* [Material provided]
————————

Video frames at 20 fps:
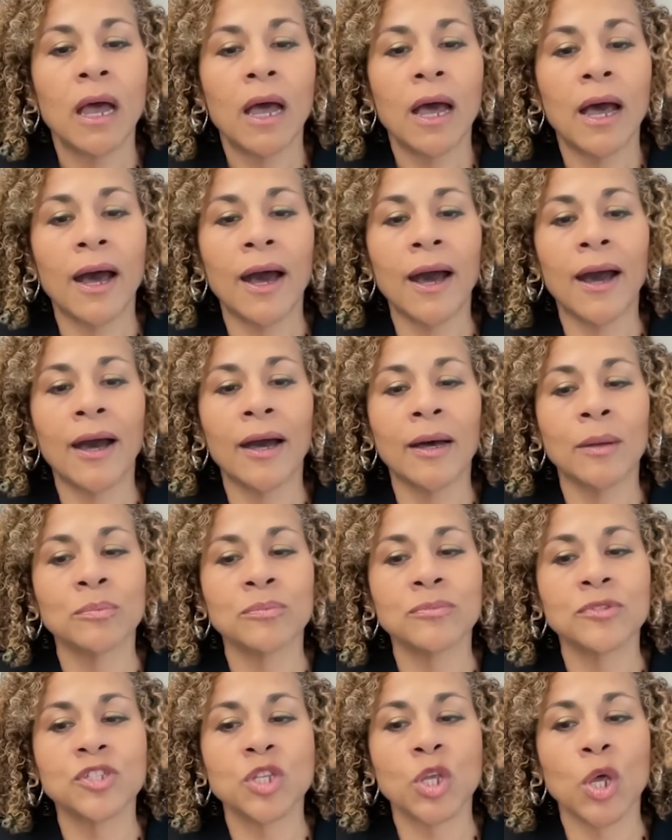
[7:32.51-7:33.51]
And
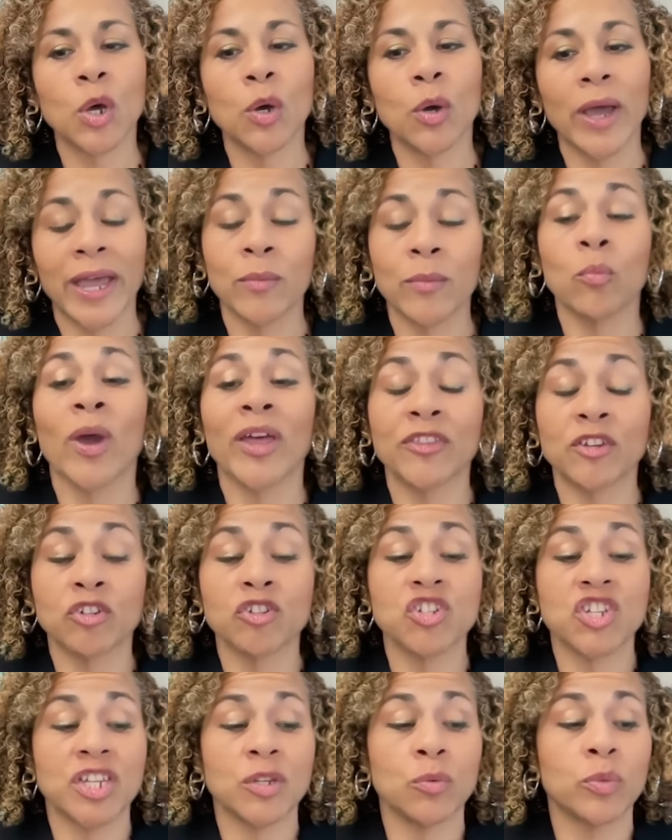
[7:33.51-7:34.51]
whether
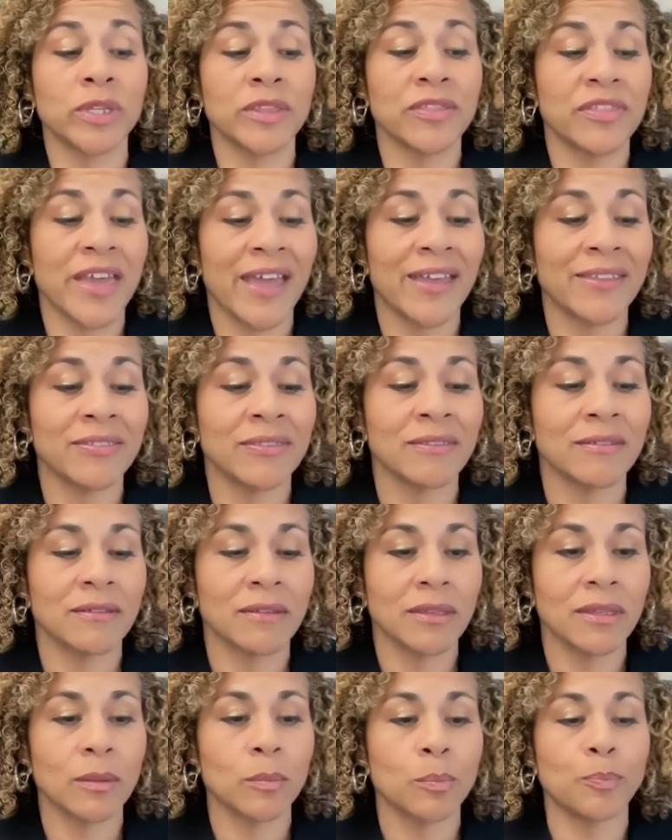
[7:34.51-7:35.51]
she would then
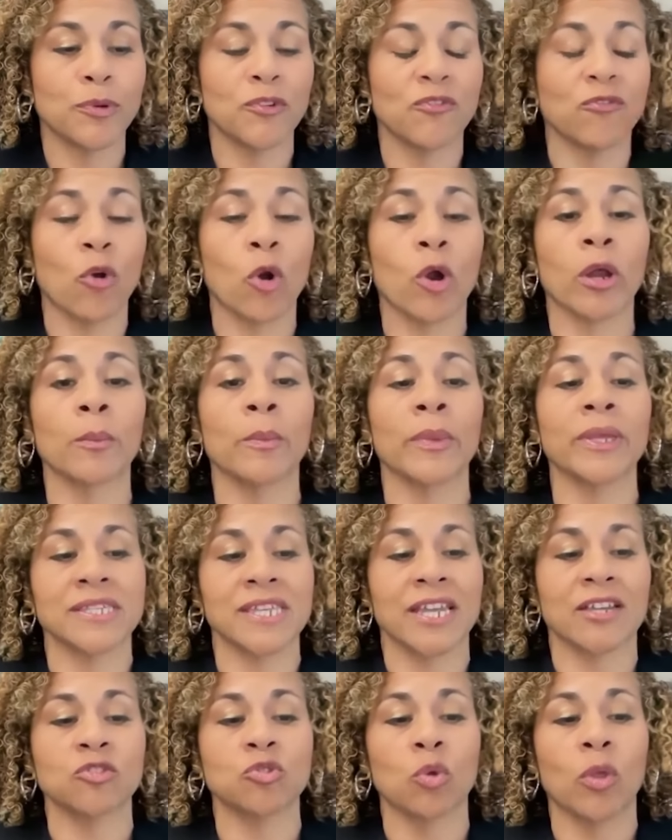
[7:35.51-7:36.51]
perform
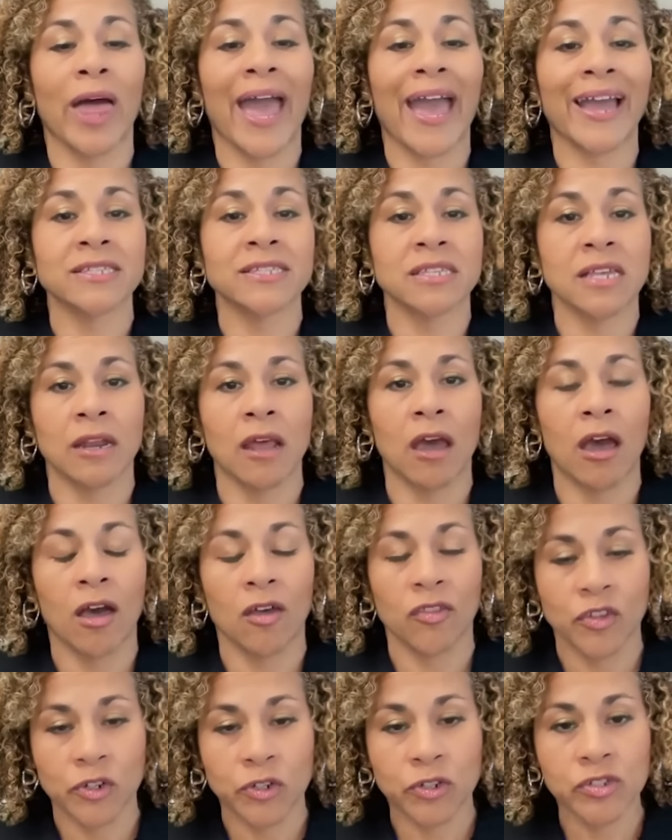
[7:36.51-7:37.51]
sexual acts on
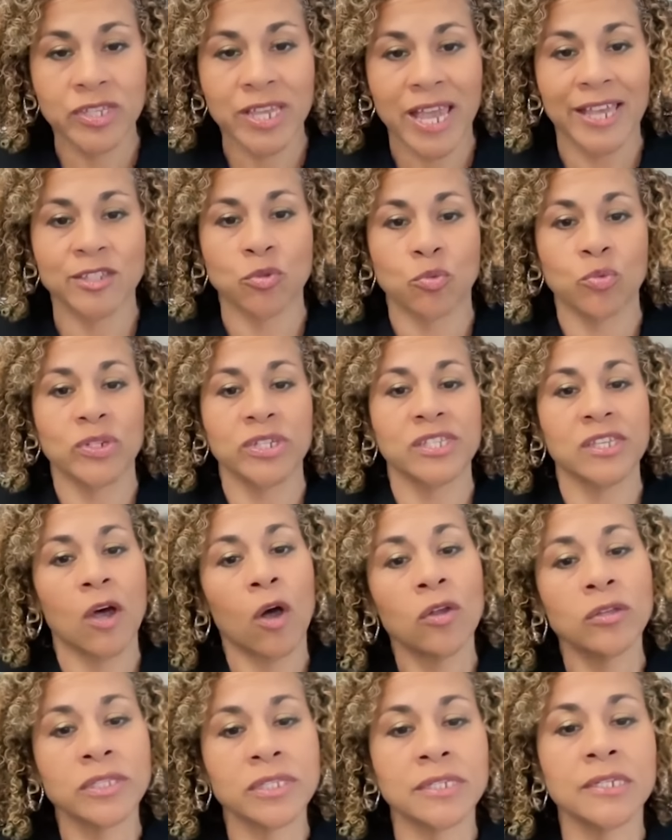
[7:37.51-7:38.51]
others as a
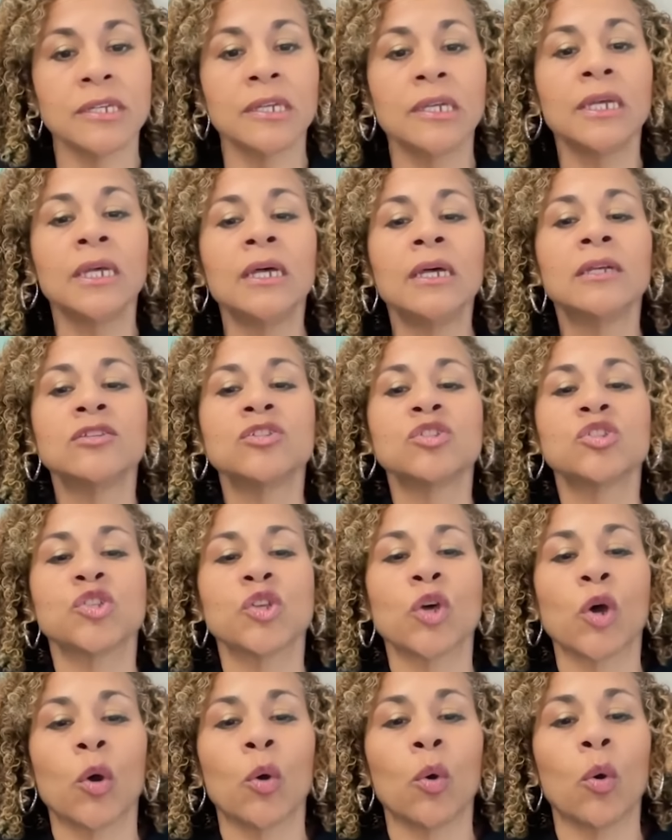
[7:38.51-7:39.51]
result.
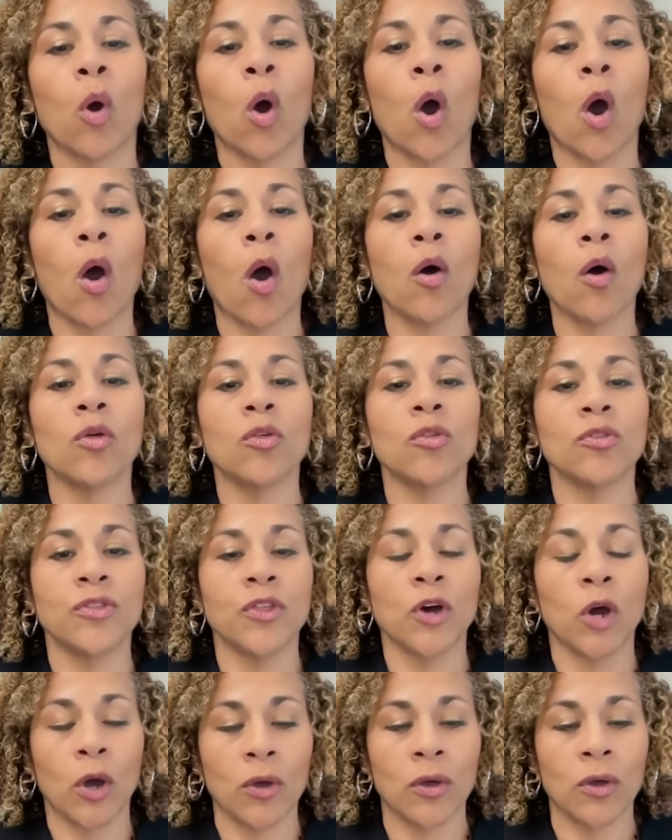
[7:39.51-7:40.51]
So
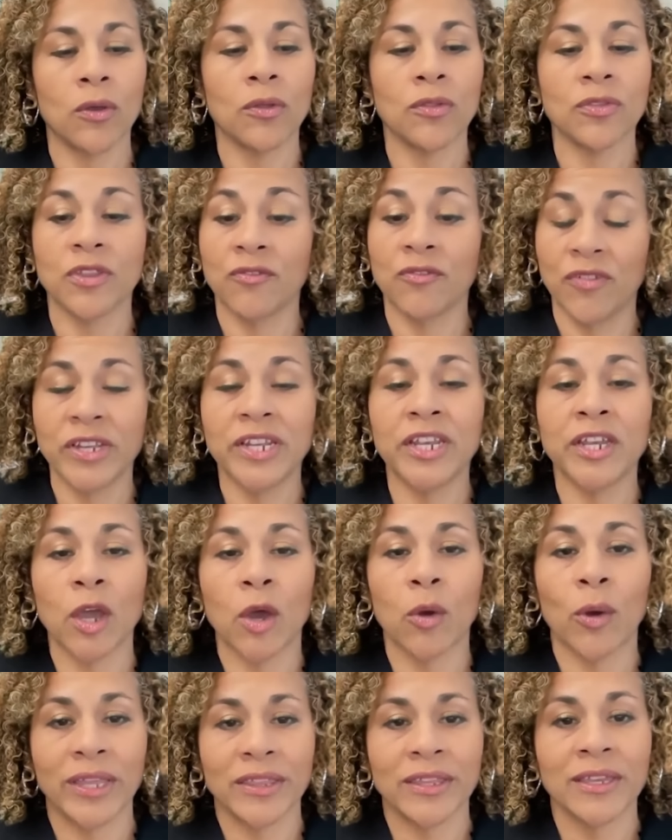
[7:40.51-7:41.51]
the video,
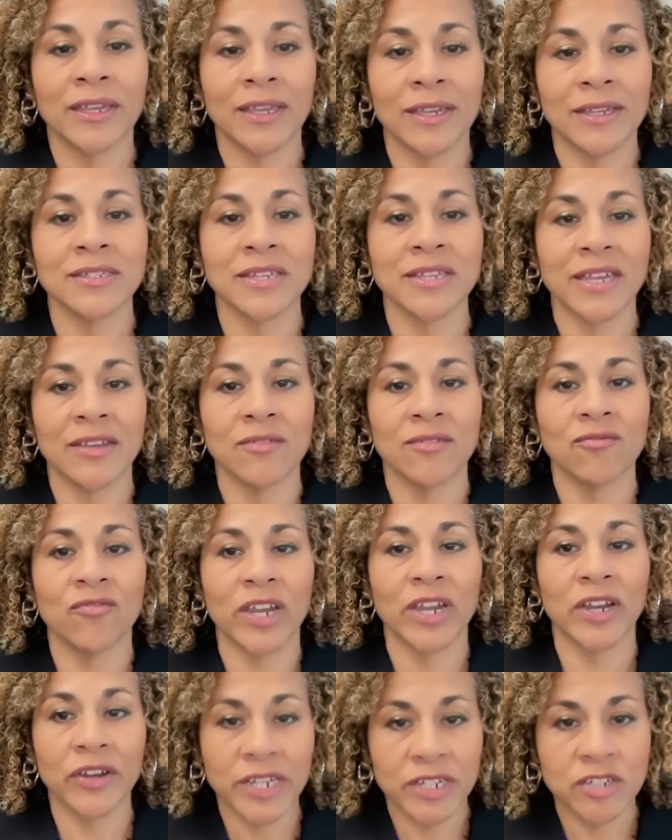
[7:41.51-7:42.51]
I think, is a
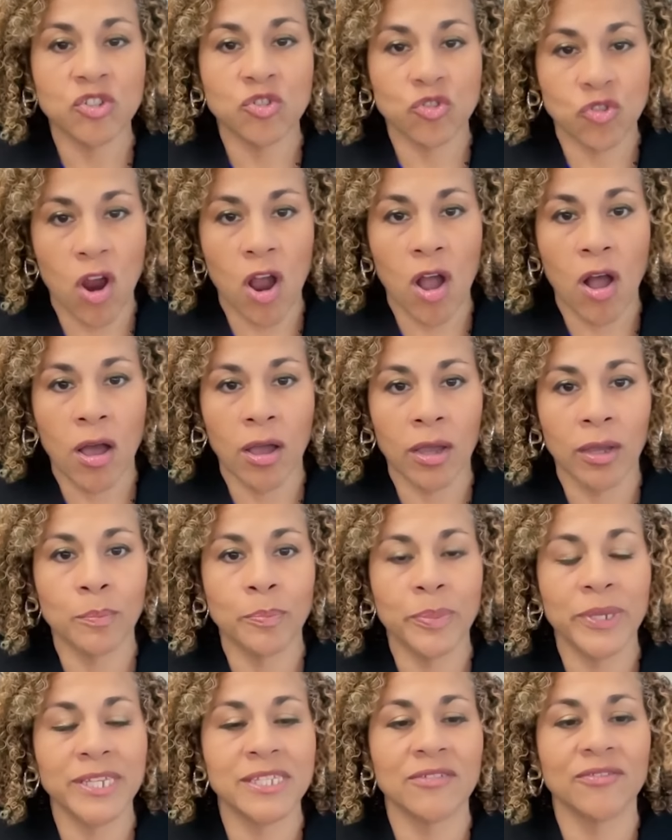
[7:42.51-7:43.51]
very strong
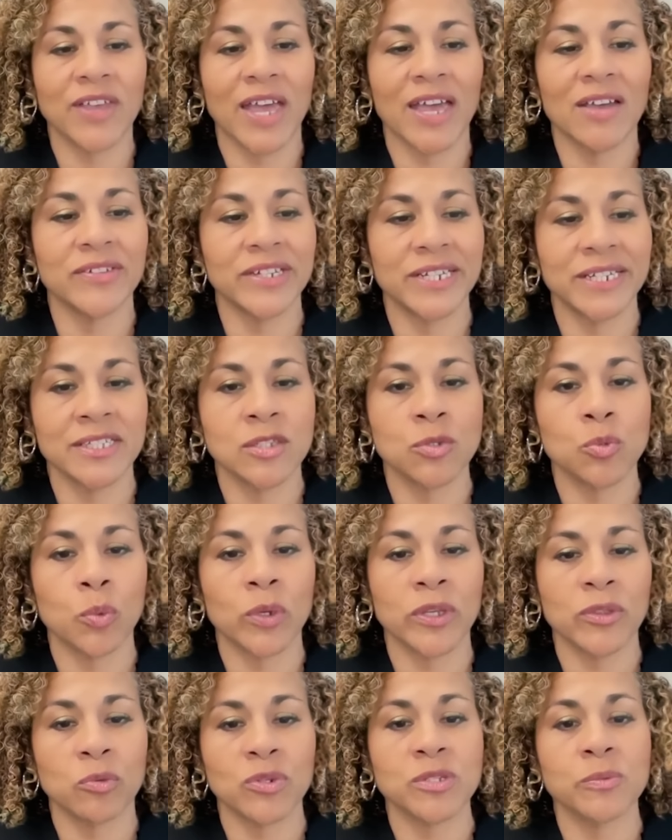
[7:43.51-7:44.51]
piece of evidence
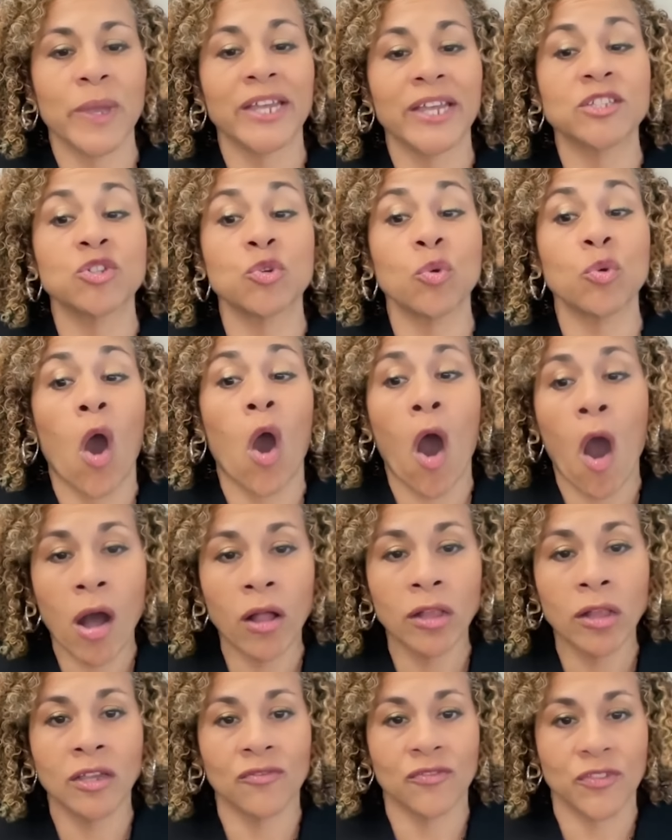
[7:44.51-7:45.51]
with respect to
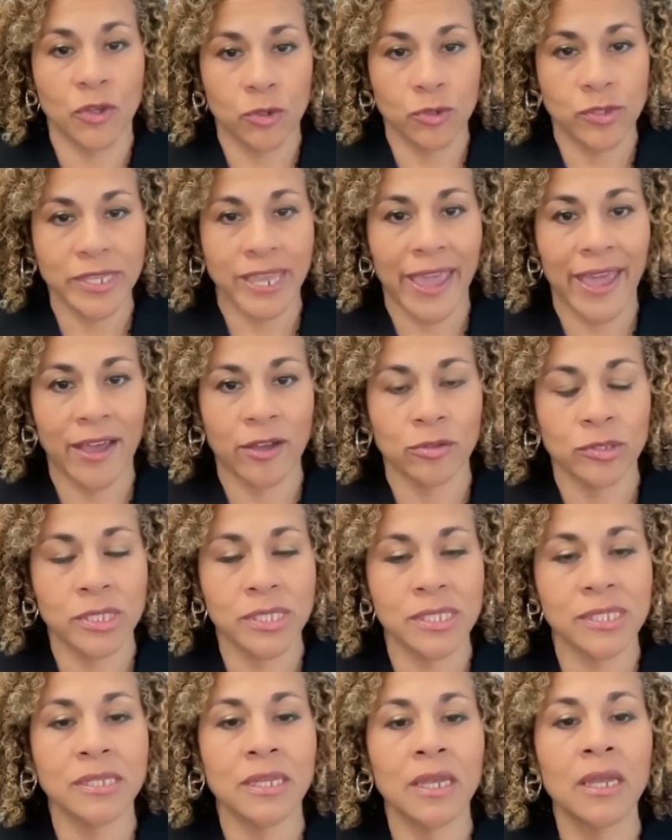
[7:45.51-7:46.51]
all of those
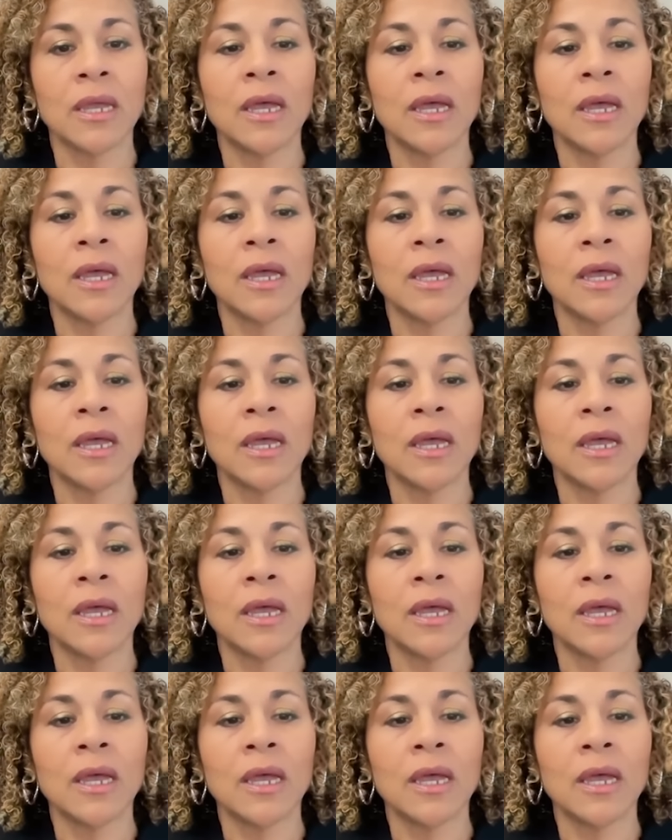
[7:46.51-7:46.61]
counts,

————————

Reproduce the lines above letter for letter. The pictures stay behind.

* [Written solution]
Video frames at 20 fps:
[7:32.51-7:33.51]
And
[7:33.51-7:34.51]
whether
[7:34.51-7:35.51]
she would then
[7:35.51-7:36.51]
perform
[7:36.51-7:37.51]
sexual acts on
[7:37.51-7:38.51]
others as a
[7:38.51-7:39.51]
result.
[7:39.51-7:40.51]
So
[7:40.51-7:41.51]
the video,
[7:41.51-7:42.51]
I think, is a
[7:42.51-7:43.51]
very strong
[7:43.51-7:44.51]
piece of evidence
[7:44.51-7:45.51]
with respect to
[7:45.51-7:46.51]
all of those
[7:46.51-7:46.61]
counts,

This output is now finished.